For example, the first active layer 12 may include an intrinsic semiconductor InGaAsP having an energy band gap of about 0.8 eV (1.55 Q μm). In addition, the first active layer 12 may have a thickness of about 0.3 μm to about 0.5 μm and a line width of about 1 μm. The first electrode 16 includes a conductive metal formed of Ti / Pt / Au and may be formed with a line width of about 3 μm or more larger than the first active layer 12. The first substrate 14 may be made of n-type InP and the cladding layer 40 may be made of p-type InP. The current blocking layer 42 formed adjacent to the first active layer 12 may include n-type InP. That is, the cladding layer 40 and the current blocking layer 42 adjacent to the first active layer 12 are formed in a pnp structure to concentrate the current to the first active layer 12. Although not shown, a ground electrode made of a conductive metal or a ground substrate of n-type InP may be further formed below the first substrate 14 opposite to the first electrode 16.
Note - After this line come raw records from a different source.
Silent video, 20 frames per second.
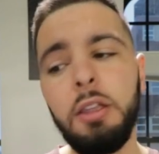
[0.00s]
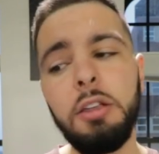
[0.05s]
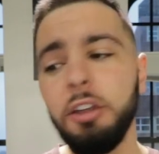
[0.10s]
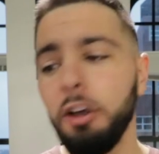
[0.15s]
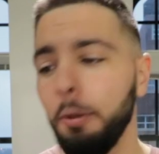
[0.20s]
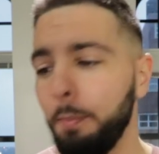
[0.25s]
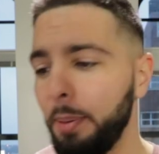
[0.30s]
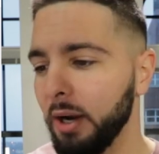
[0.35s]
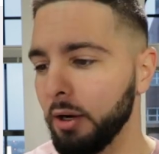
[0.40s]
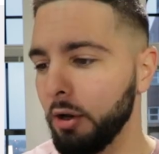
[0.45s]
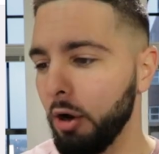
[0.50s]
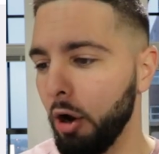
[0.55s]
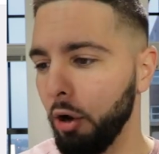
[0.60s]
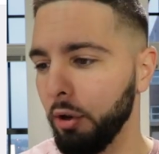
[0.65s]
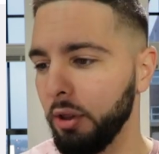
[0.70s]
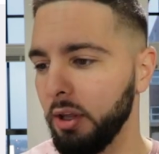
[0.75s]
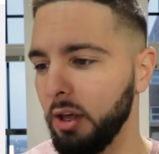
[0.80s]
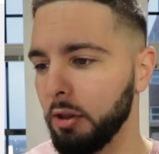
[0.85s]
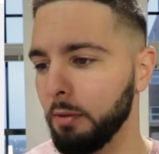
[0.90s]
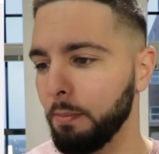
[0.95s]
compared to
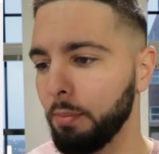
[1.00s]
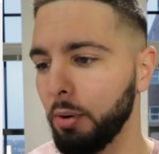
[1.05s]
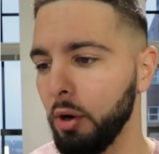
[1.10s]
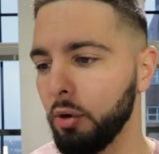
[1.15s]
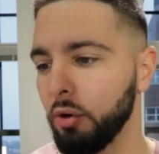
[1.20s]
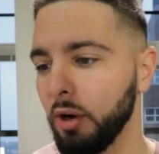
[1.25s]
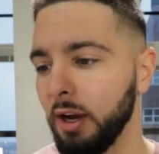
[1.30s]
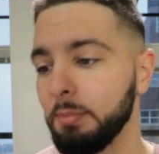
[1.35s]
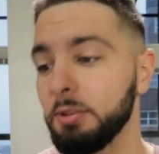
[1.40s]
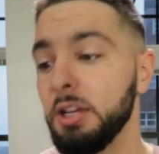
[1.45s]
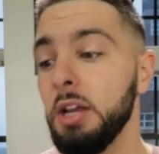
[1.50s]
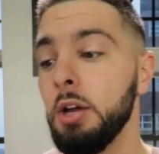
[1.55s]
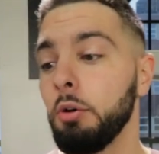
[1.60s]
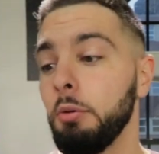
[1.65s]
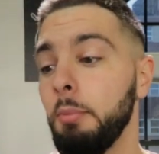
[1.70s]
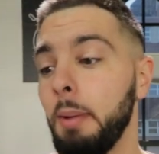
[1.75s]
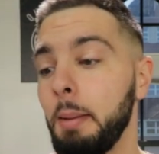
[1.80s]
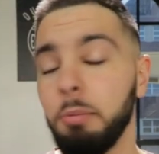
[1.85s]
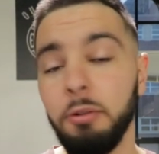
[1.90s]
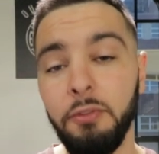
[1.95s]
all the other programs.
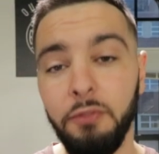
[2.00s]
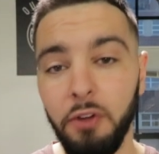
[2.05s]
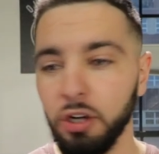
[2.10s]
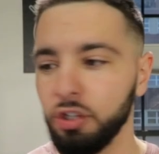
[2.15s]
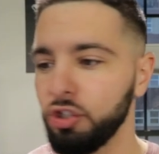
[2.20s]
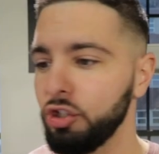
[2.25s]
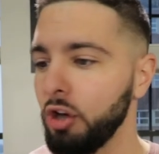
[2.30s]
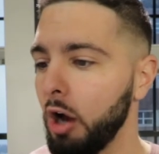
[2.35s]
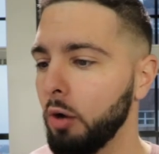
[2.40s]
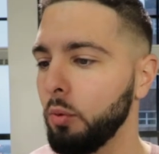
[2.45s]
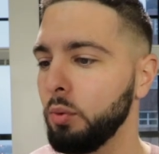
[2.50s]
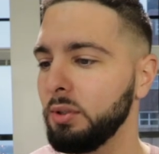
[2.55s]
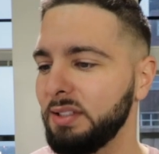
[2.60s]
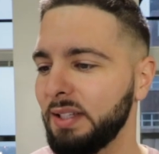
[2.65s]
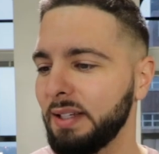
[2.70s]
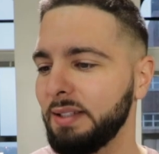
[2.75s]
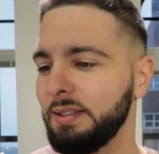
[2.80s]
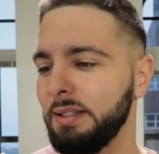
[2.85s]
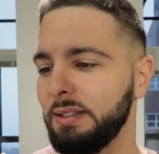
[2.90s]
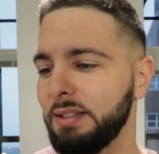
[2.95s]
Remember, Vert Shock was
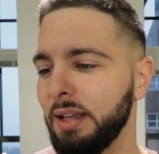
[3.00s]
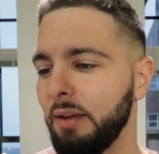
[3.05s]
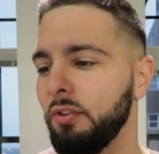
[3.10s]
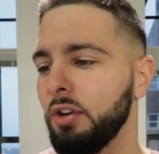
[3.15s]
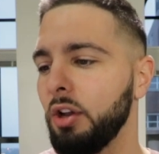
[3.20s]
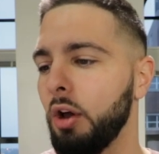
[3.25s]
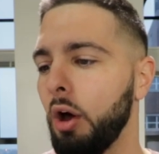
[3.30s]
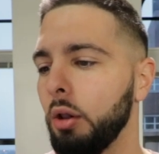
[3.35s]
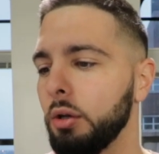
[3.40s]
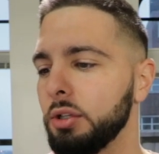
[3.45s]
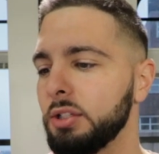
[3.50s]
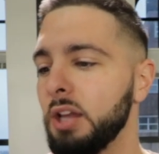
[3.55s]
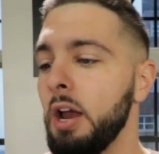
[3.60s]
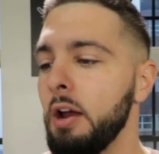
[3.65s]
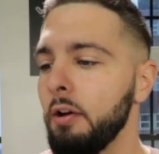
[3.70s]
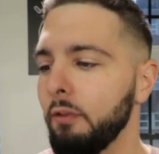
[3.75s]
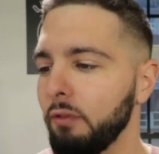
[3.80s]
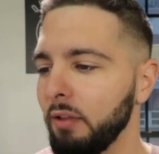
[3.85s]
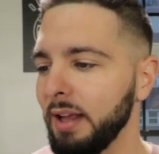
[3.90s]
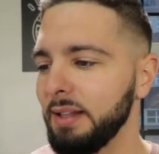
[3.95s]
$67,
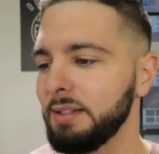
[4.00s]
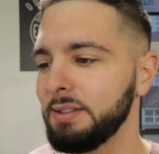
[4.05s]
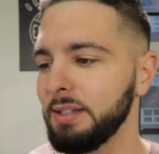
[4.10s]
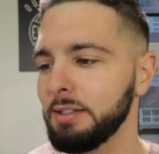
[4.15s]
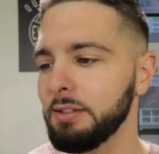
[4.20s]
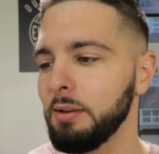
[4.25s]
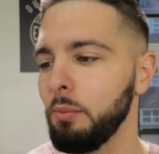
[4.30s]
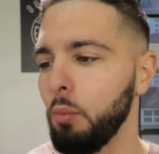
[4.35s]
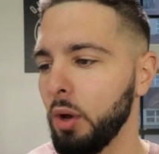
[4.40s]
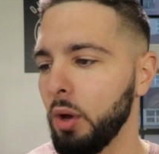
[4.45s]
Flight System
Accordingly, the semiconductor optical amplifier 10 has a Planar Buried Hetrostructure having a current blocking layer 42 around the first active layer 12 that is buried between the first substrate 14 and the cladding layer 40. It may be formed of a structure or a BRS (Buried Ridge Structure) structure.

The optical modulator 20 may be a second optical device that loads an electrical signal applied from the outside onto the optical signal. Accordingly, the optical modulator 20 may modulate the optical signal transmitted to the second active layer 22 in response to the signal voltage applied between the second substrate 24 and the second electrode 26.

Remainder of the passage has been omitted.